The first line of the entries and each line after it, through the one that contains "(7.56 s to 8.50 s)", are to be duplicated exactly; no picture belongs in the copy.
◇ ◇ ◇
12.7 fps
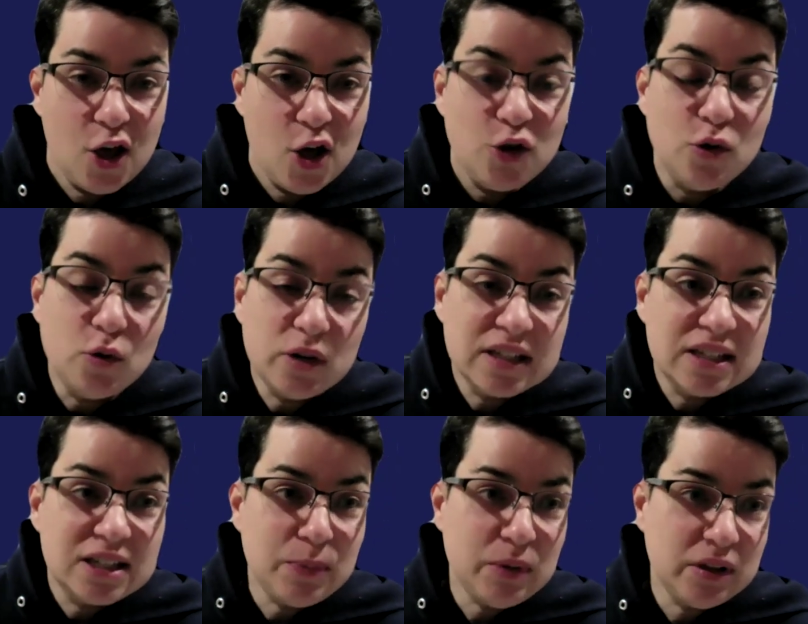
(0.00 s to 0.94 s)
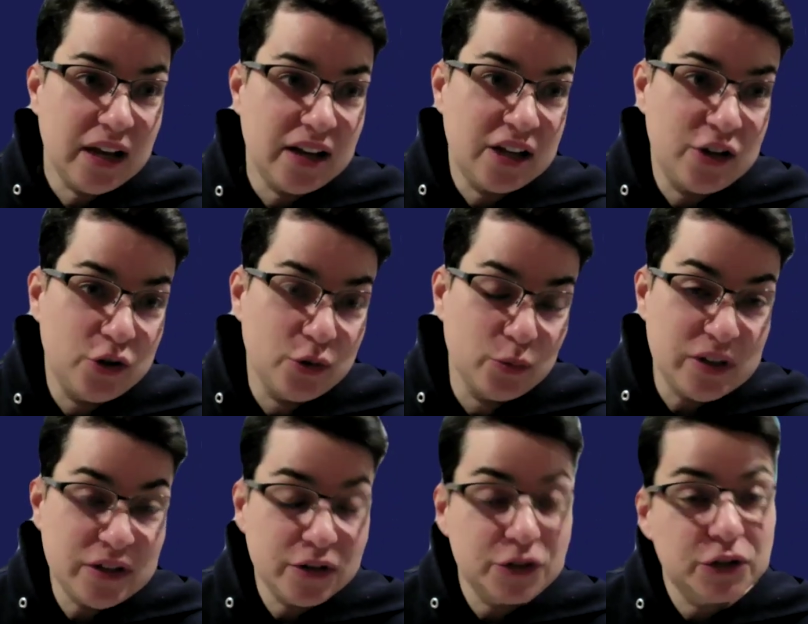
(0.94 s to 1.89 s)
You can stipulate in your
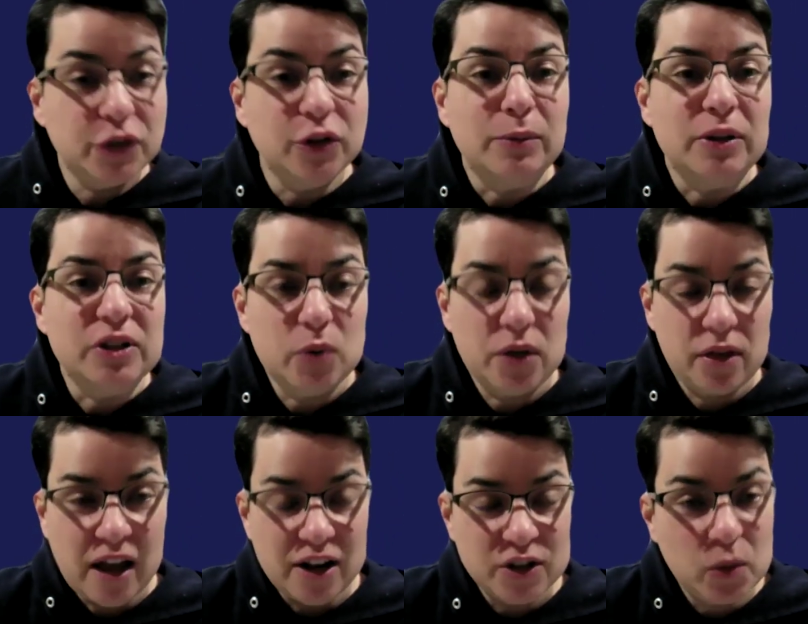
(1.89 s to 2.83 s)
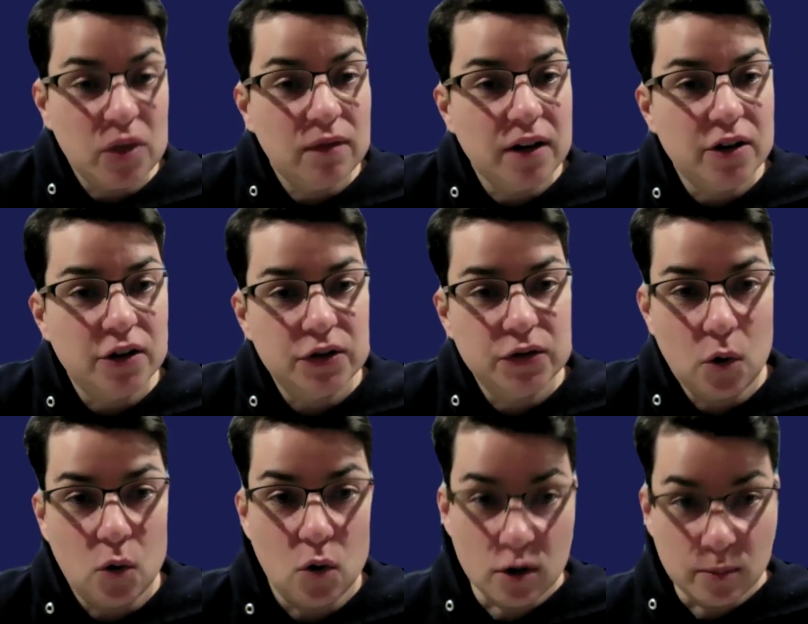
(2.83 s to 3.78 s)
research agreements, whether that is with funders
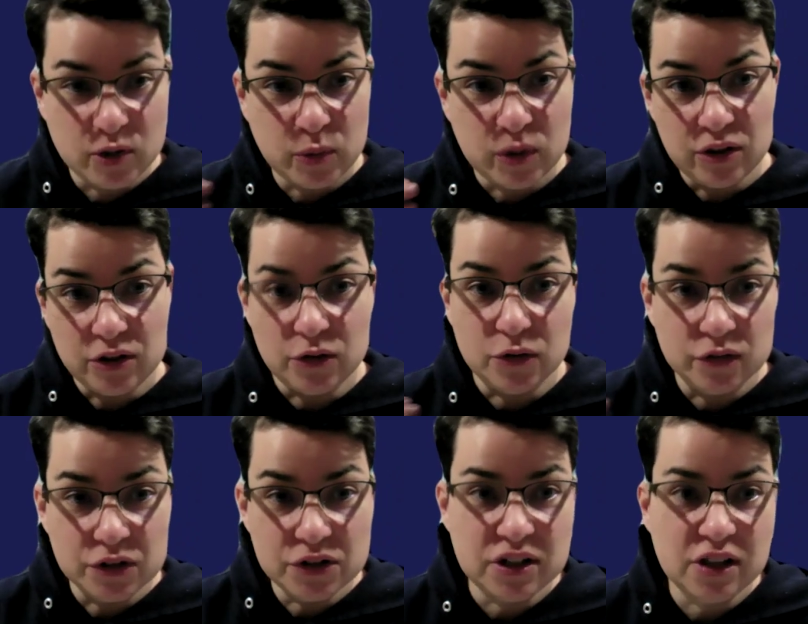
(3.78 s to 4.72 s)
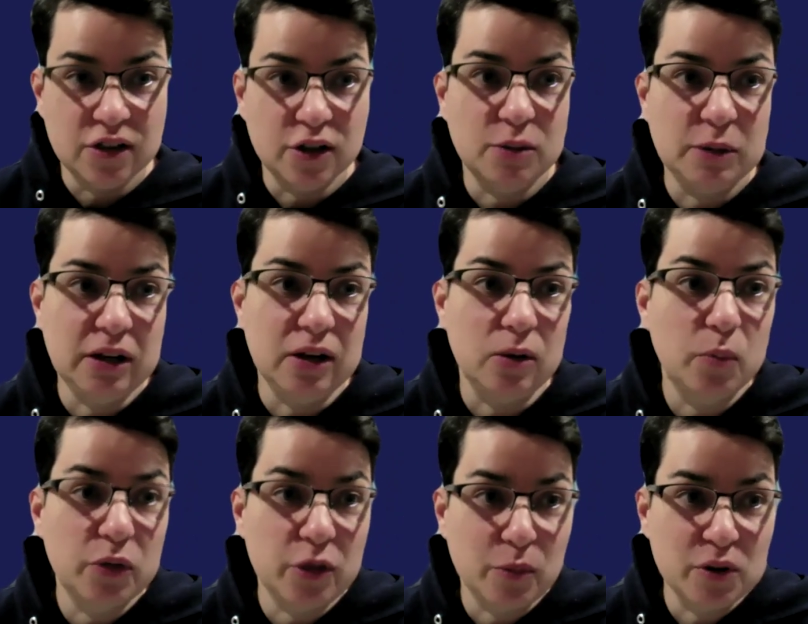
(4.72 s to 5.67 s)
or between the university and the community,
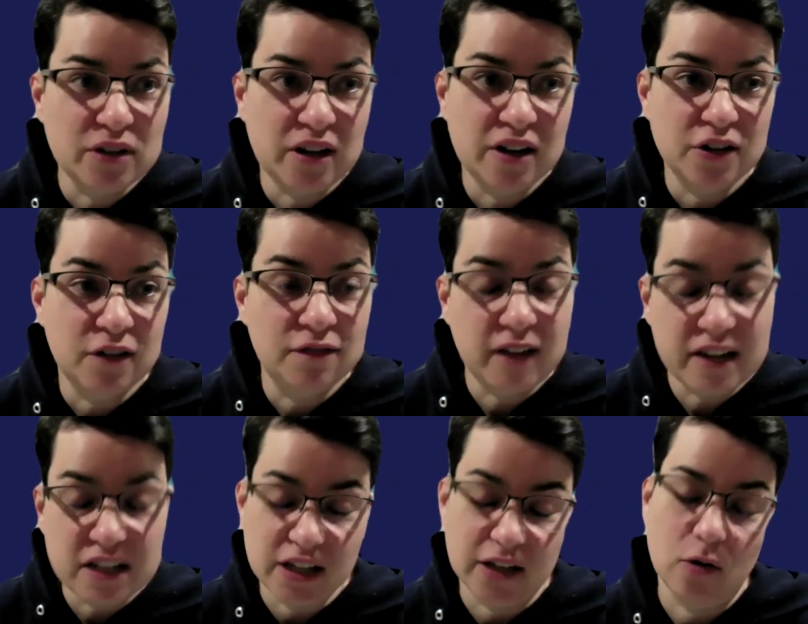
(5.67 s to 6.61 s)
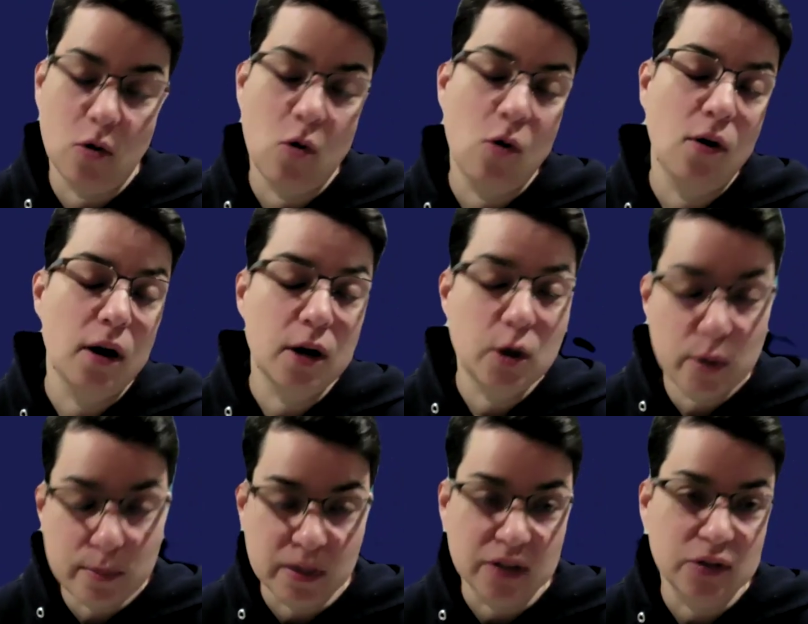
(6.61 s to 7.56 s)
with the percentage of funding or
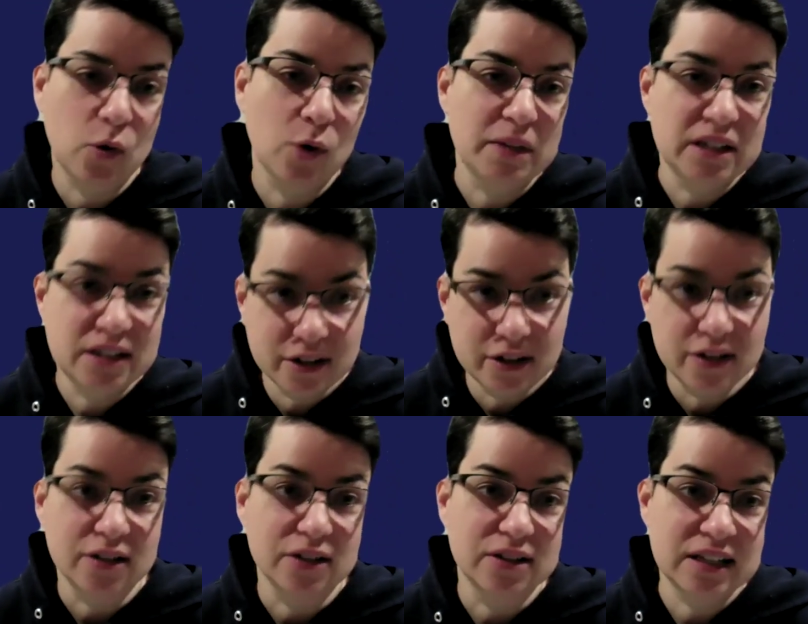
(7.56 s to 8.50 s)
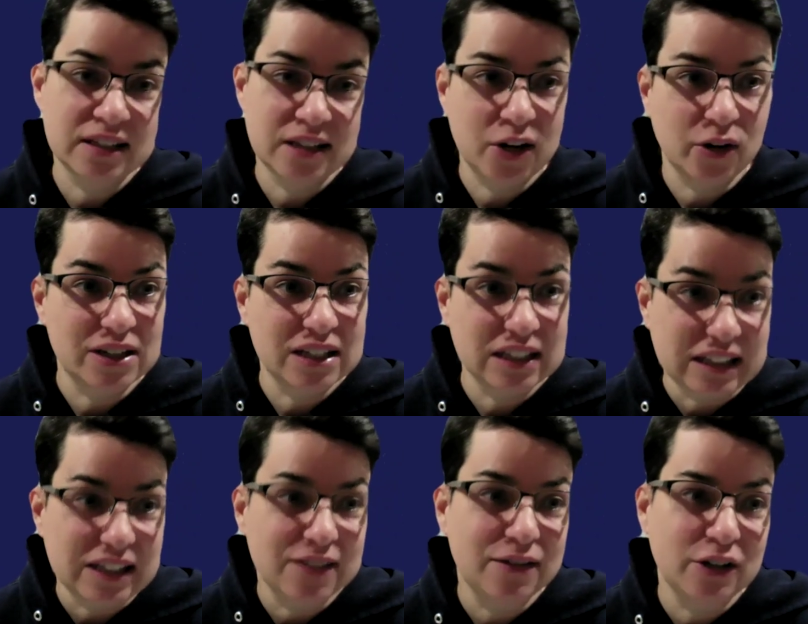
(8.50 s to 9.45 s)
equipment or materials, et cetera, to
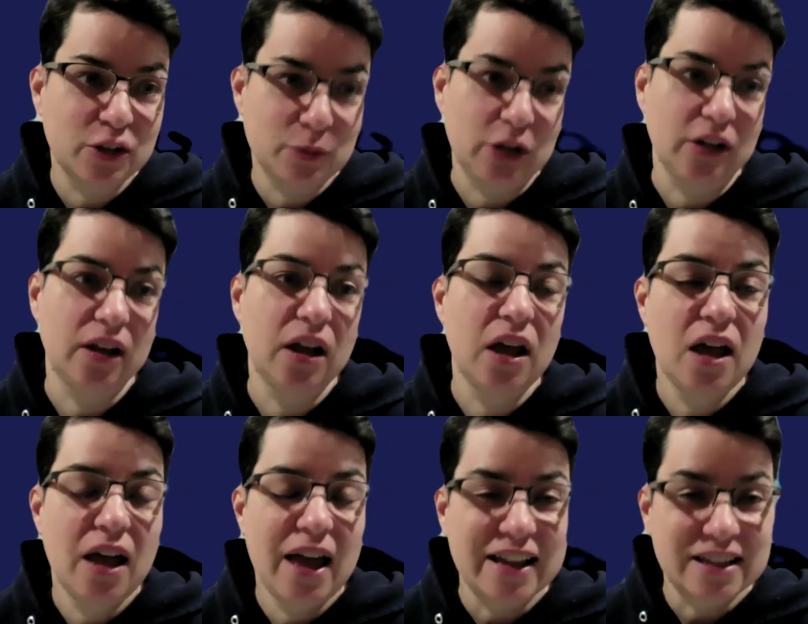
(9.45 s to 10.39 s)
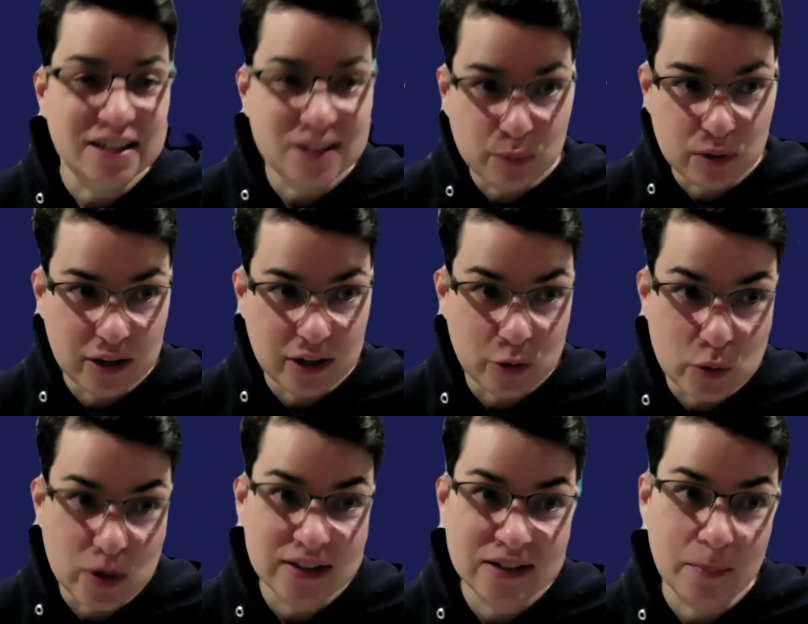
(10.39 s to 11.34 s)
leave in community, and stipulate
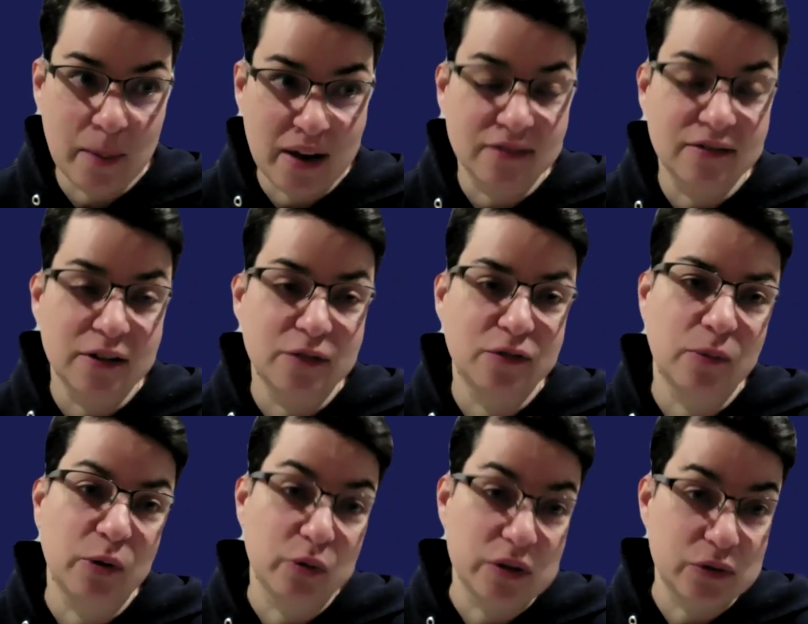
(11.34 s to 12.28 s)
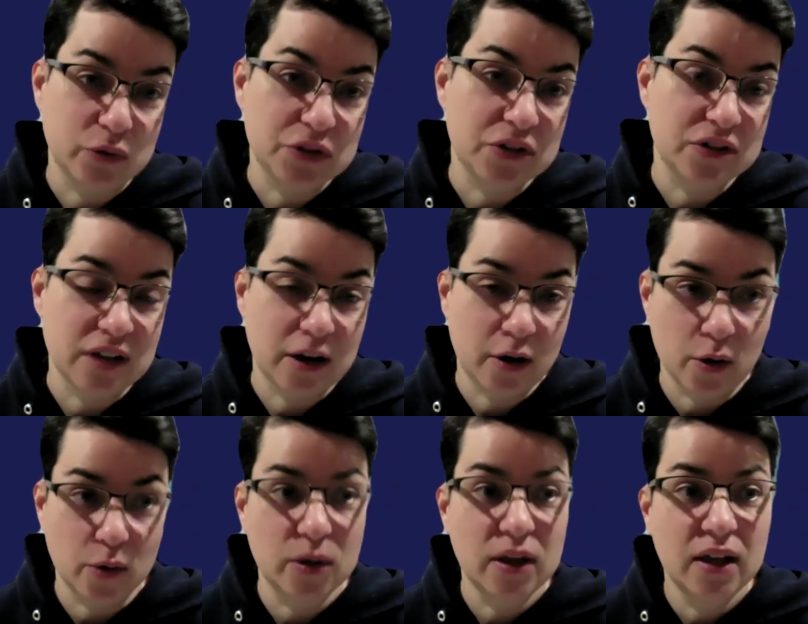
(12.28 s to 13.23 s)
who gets to benefit from the resources that
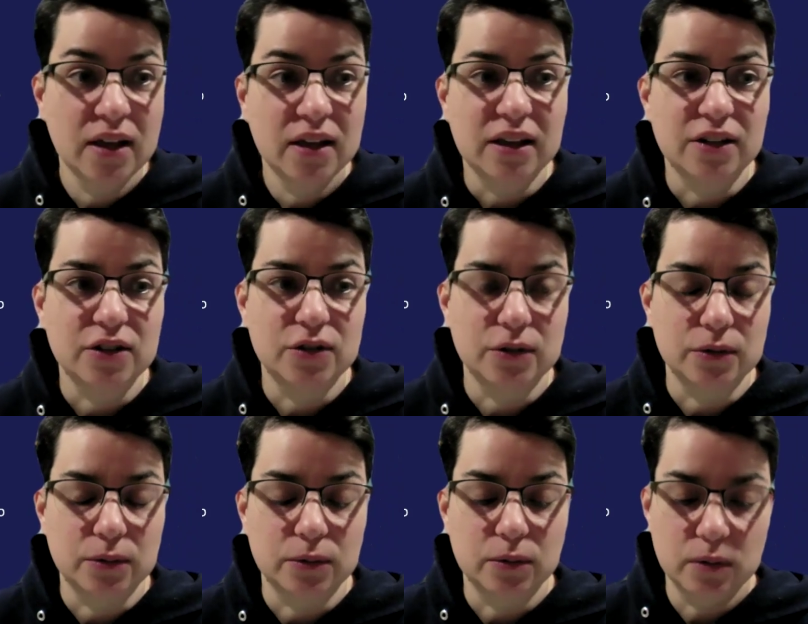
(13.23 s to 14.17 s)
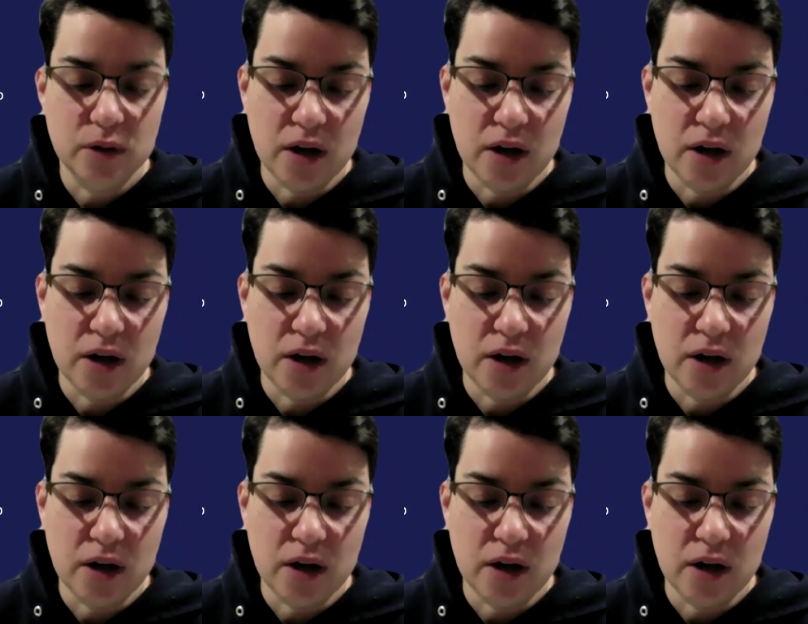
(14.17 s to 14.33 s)
go into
◇ ◇ ◇
**Written solution:**
12.7 fps
(0.00 s to 0.94 s)
(0.94 s to 1.89 s)
You can stipulate in your
(1.89 s to 2.83 s)
(2.83 s to 3.78 s)
research agreements, whether that is with funders
(3.78 s to 4.72 s)
(4.72 s to 5.67 s)
or between the university and the community,
(5.67 s to 6.61 s)
(6.61 s to 7.56 s)
with the percentage of funding or
(7.56 s to 8.50 s)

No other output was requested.